Little Women
Little Women
In case you didn’t know before, Greta Gerwig has proved it to the world: The story of the March sisters is a timeless tale of love, sisterhood, and growing up as a girl. When we first read it, we remember wanting so badly to be as pretty and poised as Meg and as strong-willed and smart as Jo.
We also remember not being old enough to truly understand why she wouldn’t marry Laurie; being so upset with Amy (see: Laurie), and (spoiler alert!) being devastated when Beth dies. It’s a novel that’s 150 years old, and we’re still besotted with the March sisters—if that isn’t a classic children’s book, we don’t know what is.
Little Woman is a novel about coming of age written by the American novelist Louisa May Alcott (1832-1888).

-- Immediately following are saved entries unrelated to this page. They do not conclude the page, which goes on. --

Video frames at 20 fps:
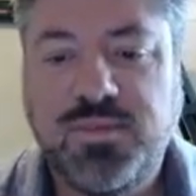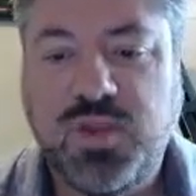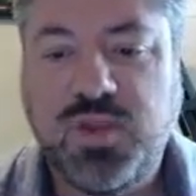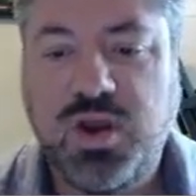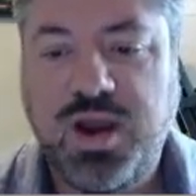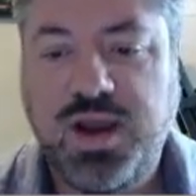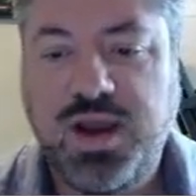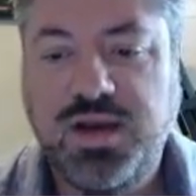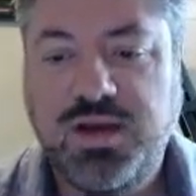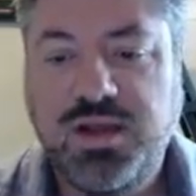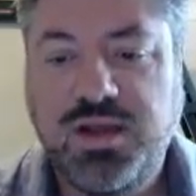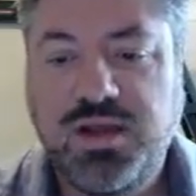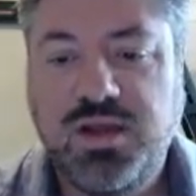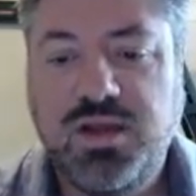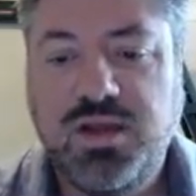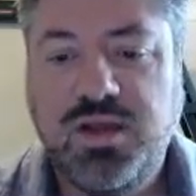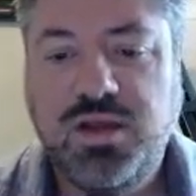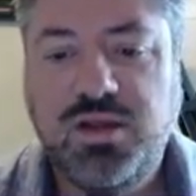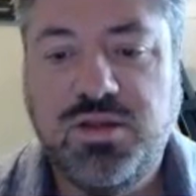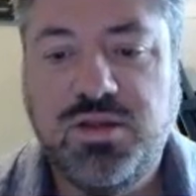All right,
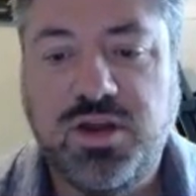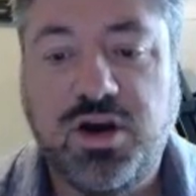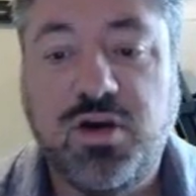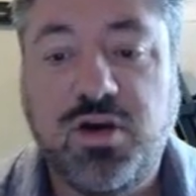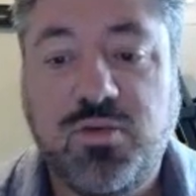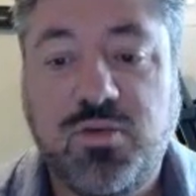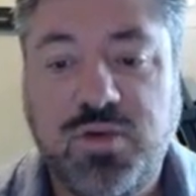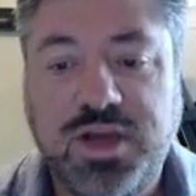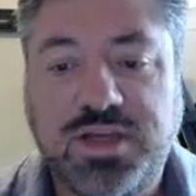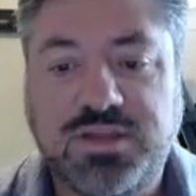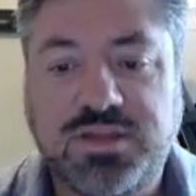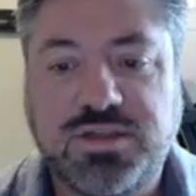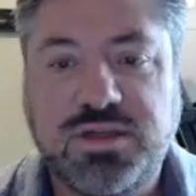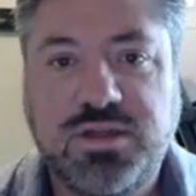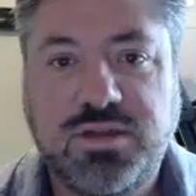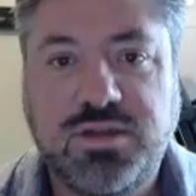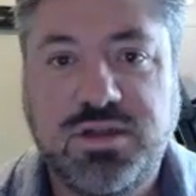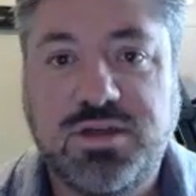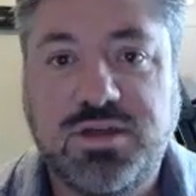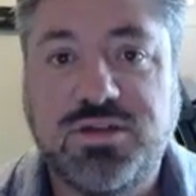there are
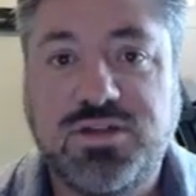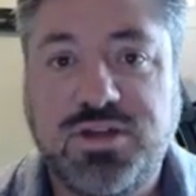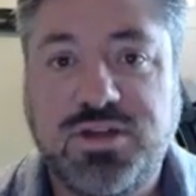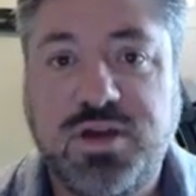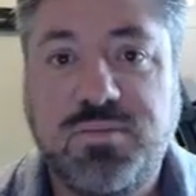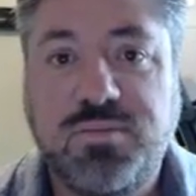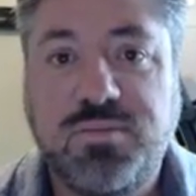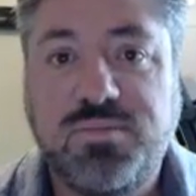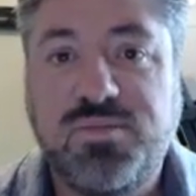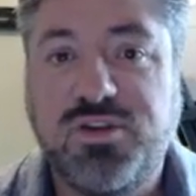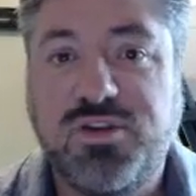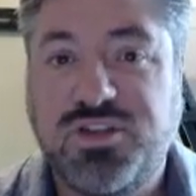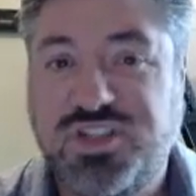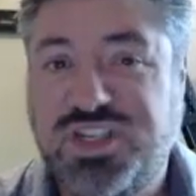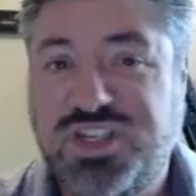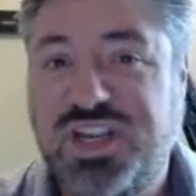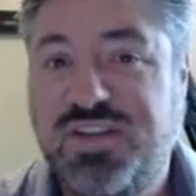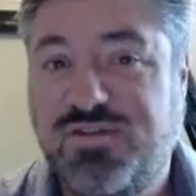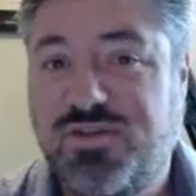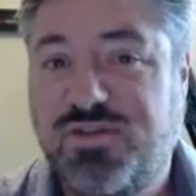risks. There's some
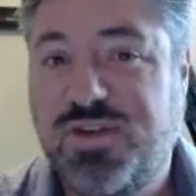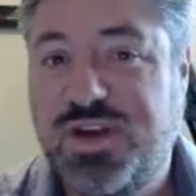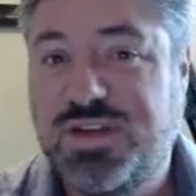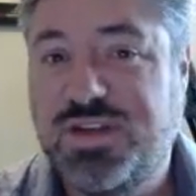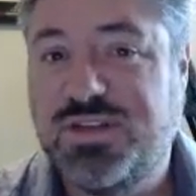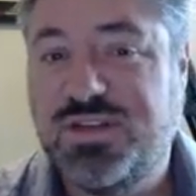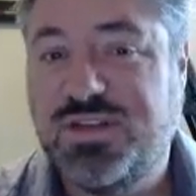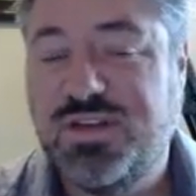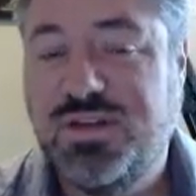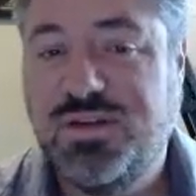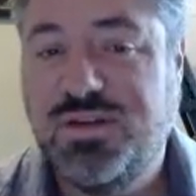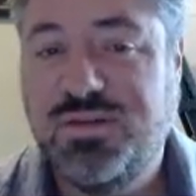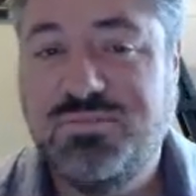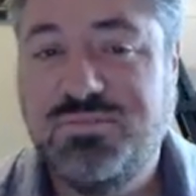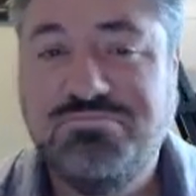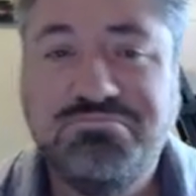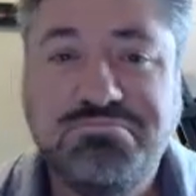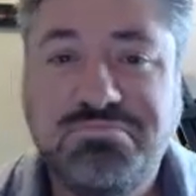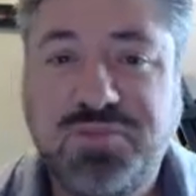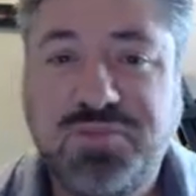perceived risk,
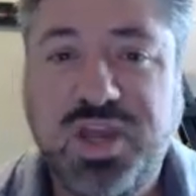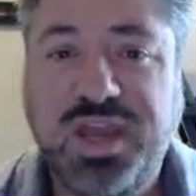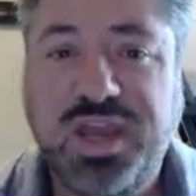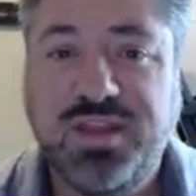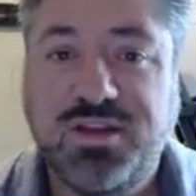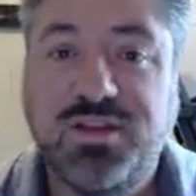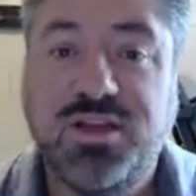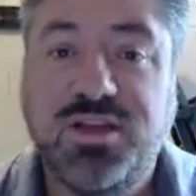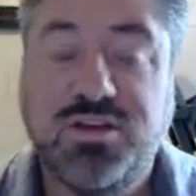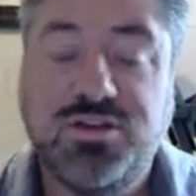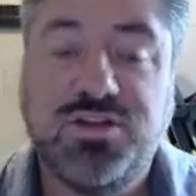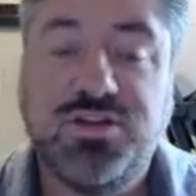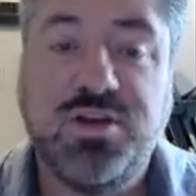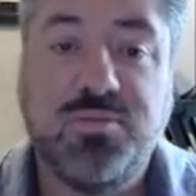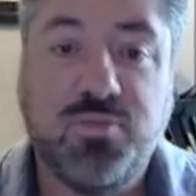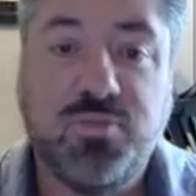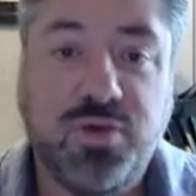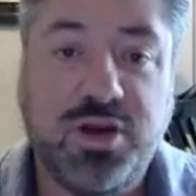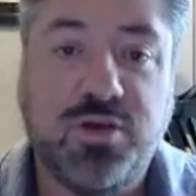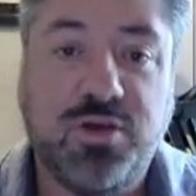and then there's
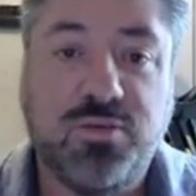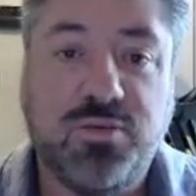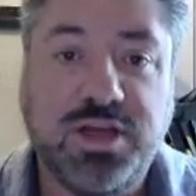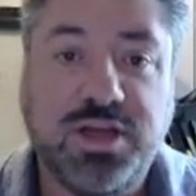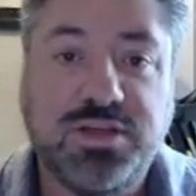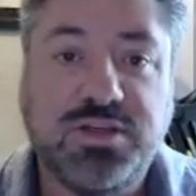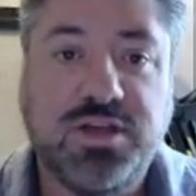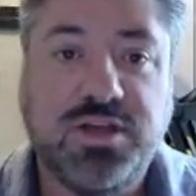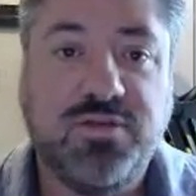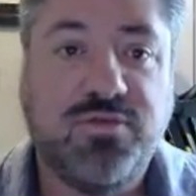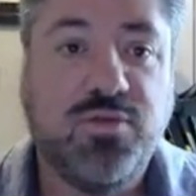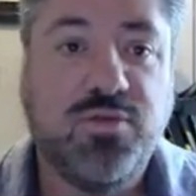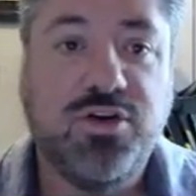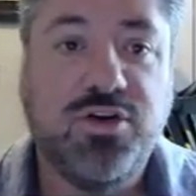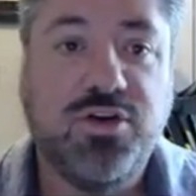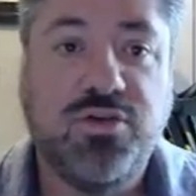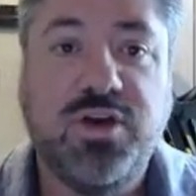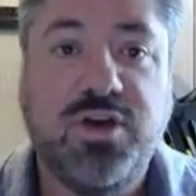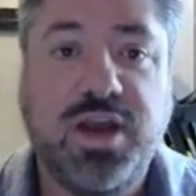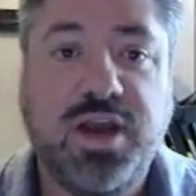some real risk. If we're
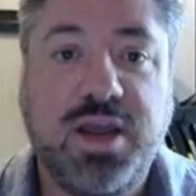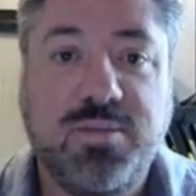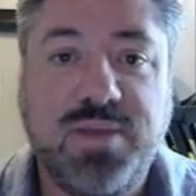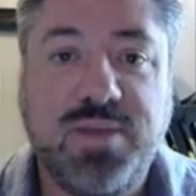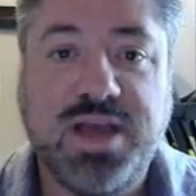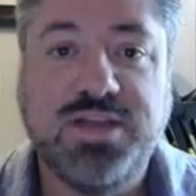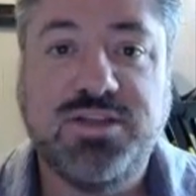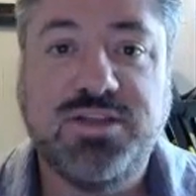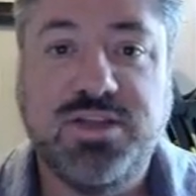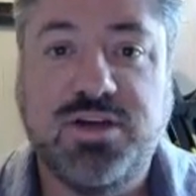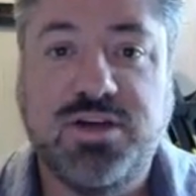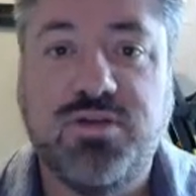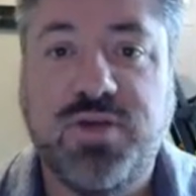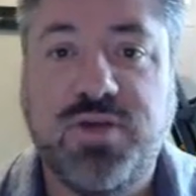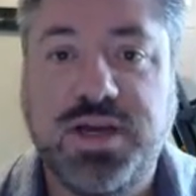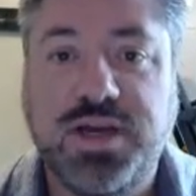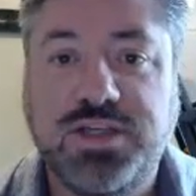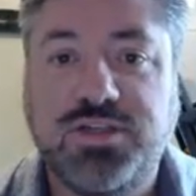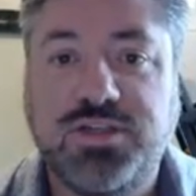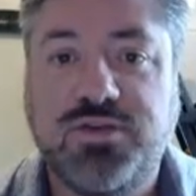doing a bicycle
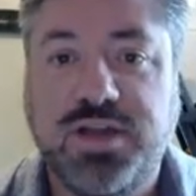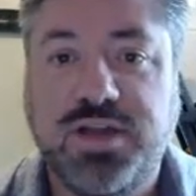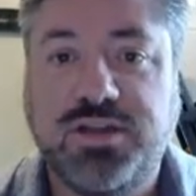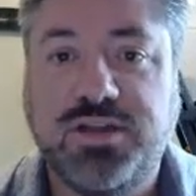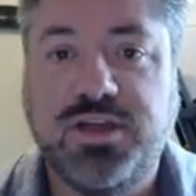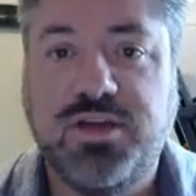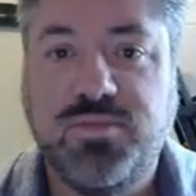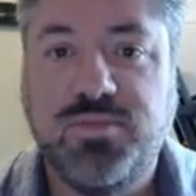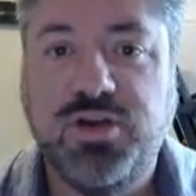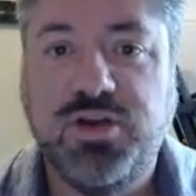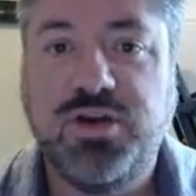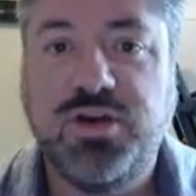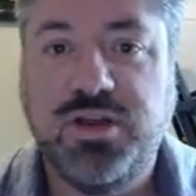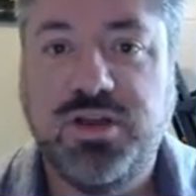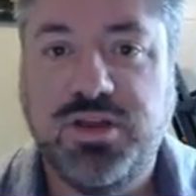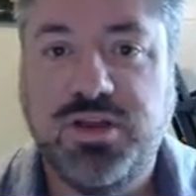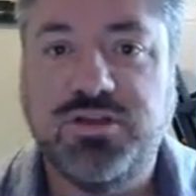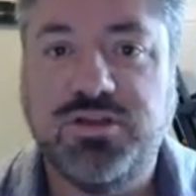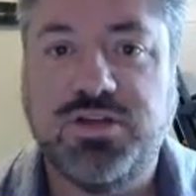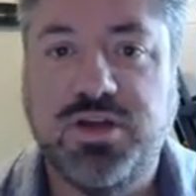race throughout the community,
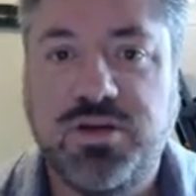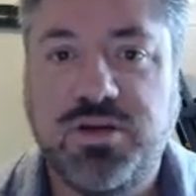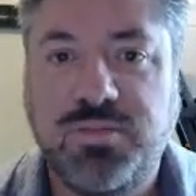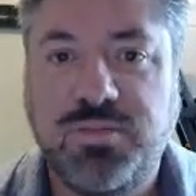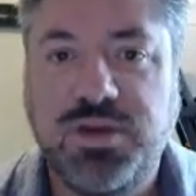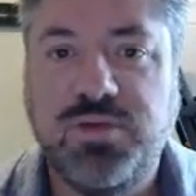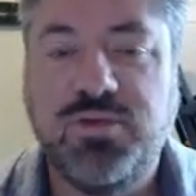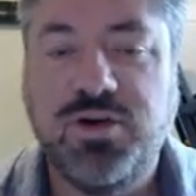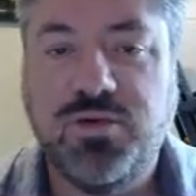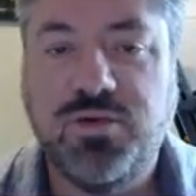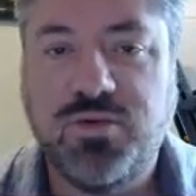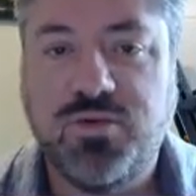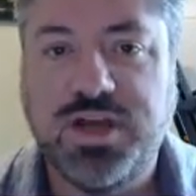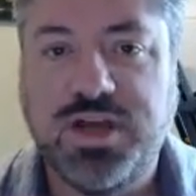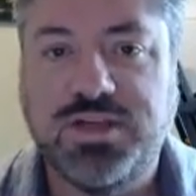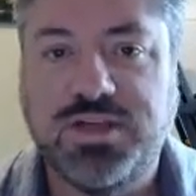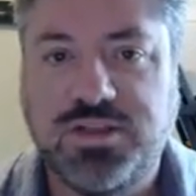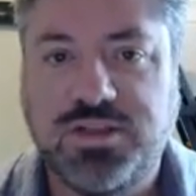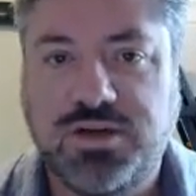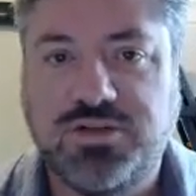there's going to be real
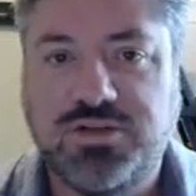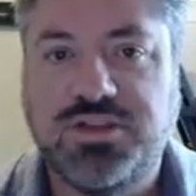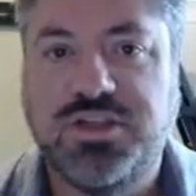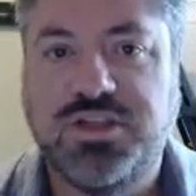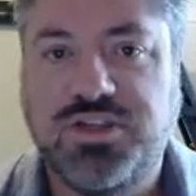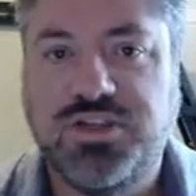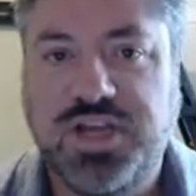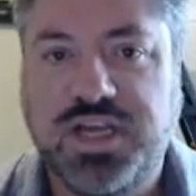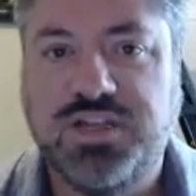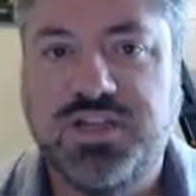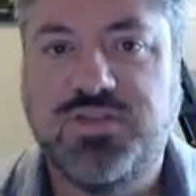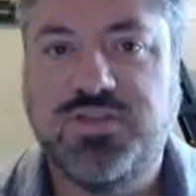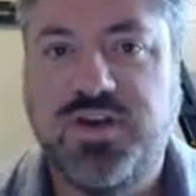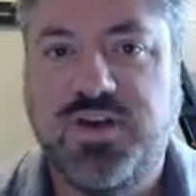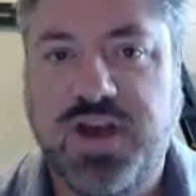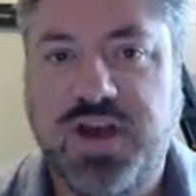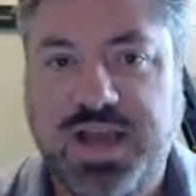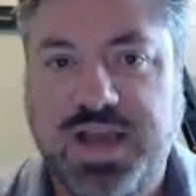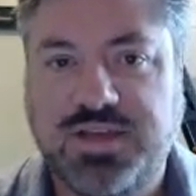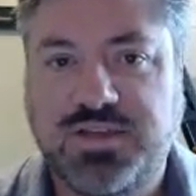risk. There's a chance for
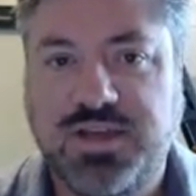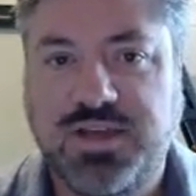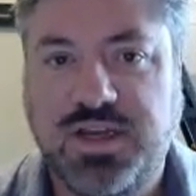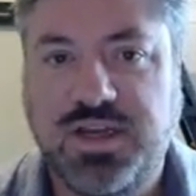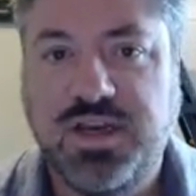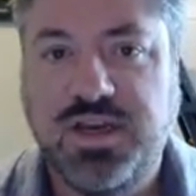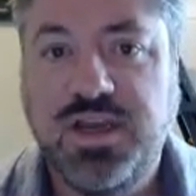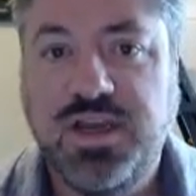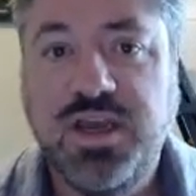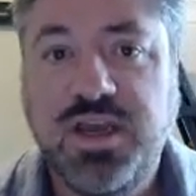an accident.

The book was originally published in two volumes in 1868 and 1869, and Alcott wrote the book over several months at the request of her publisher. The story follows the lives of the four March sisters - Meg, Jo, Beth, and Amy - and details their transition from childhood to womanhood. It is loosely based on the lives of the author and her three sisters: it is classified as an autobiographical or semi-autobiographical novel.
Little Women was an instant commercial and critical success, with readers eager to learn more about the characters. Alcott quickly completed the second volume (titled Good Wives in the United Kingdom, although the name originated with the publisher and not Alcott). It also met with success. The two volumes were published in 1880 as a single novel entitled Little Women. Alcott later wrote two series of her popular works, both also featuring the March sisters: Little Maine (1871) and Goose Boys (1886).
The novel was said to address three main themes: “domestic life, work, and true love, all interconnected and each necessary to fulfill the individual identity of its heroine.”: According to Sarah Elbert, Alcott created a new form of literature, one that took elements from children’s romance stories and combined them with elements of other sentimental novels, resulting in an entirely new genre. Elbert argues that within the Little Woman the first vision of the "all-American girl" can be found and that her different sides are embodied in the various March sisters.